* **INSTRUCTIONS TO FOLLOW**
Reproduce all the data exactly, without pictures.

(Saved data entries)
....................
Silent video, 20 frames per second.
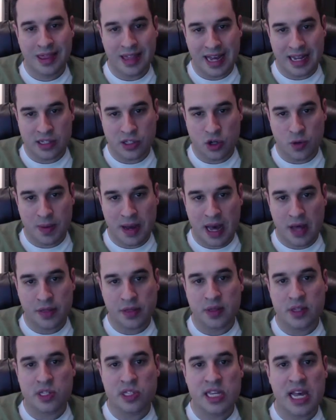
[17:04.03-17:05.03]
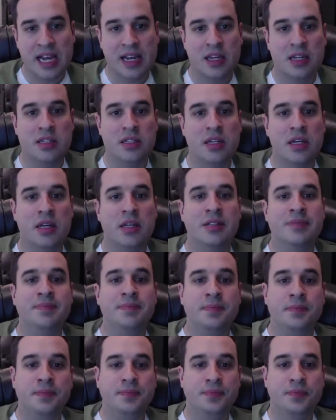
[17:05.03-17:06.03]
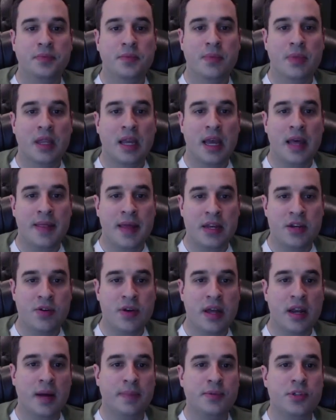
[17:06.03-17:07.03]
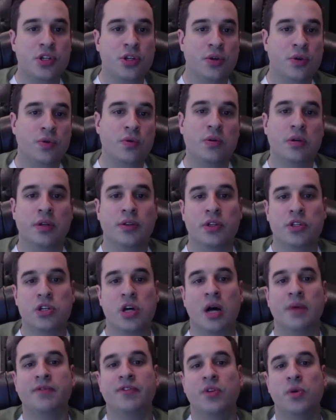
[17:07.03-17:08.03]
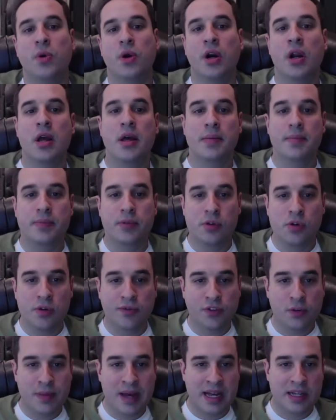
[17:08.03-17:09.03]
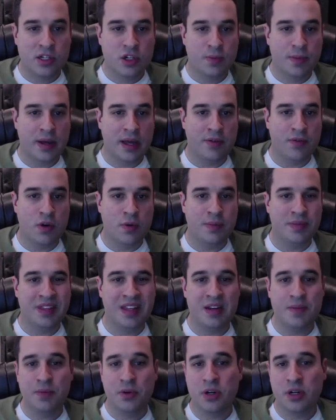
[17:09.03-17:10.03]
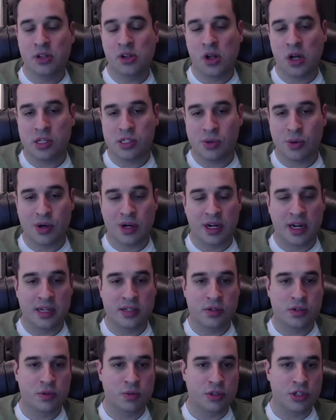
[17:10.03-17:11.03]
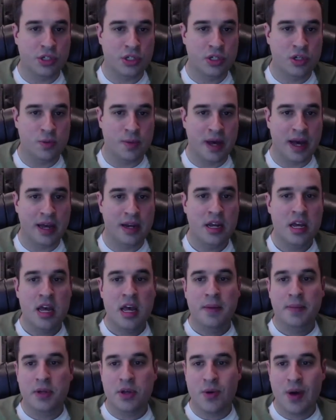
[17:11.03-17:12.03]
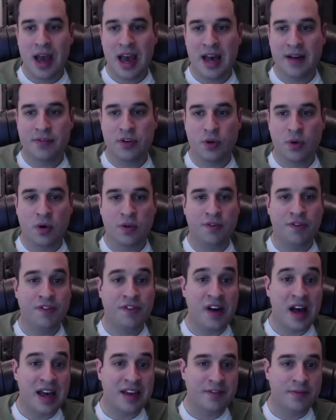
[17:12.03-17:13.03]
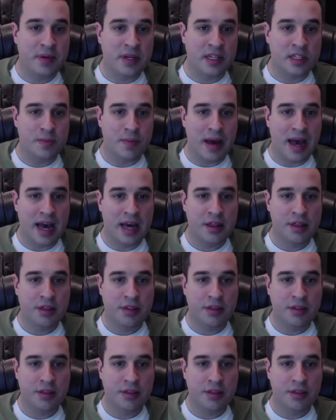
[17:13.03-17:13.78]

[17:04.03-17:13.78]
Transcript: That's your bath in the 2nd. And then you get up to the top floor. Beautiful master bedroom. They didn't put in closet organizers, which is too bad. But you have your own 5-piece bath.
....................
* **RESPONSE AREA**
Silent video, 20 frames per second.
[17:04.03-17:05.03]
[17:05.03-17:06.03]
[17:06.03-17:07.03]
[17:07.03-17:08.03]
[17:08.03-17:09.03]
[17:09.03-17:10.03]
[17:10.03-17:11.03]
[17:11.03-17:12.03]
[17:12.03-17:13.03]
[17:13.03-17:13.78]

[17:04.03-17:13.78]
Transcript: That's your bath in the 2nd. And then you get up to the top floor. Beautiful master bedroom. They didn't put in closet organizers, which is too bad. But you have your own 5-piece bath.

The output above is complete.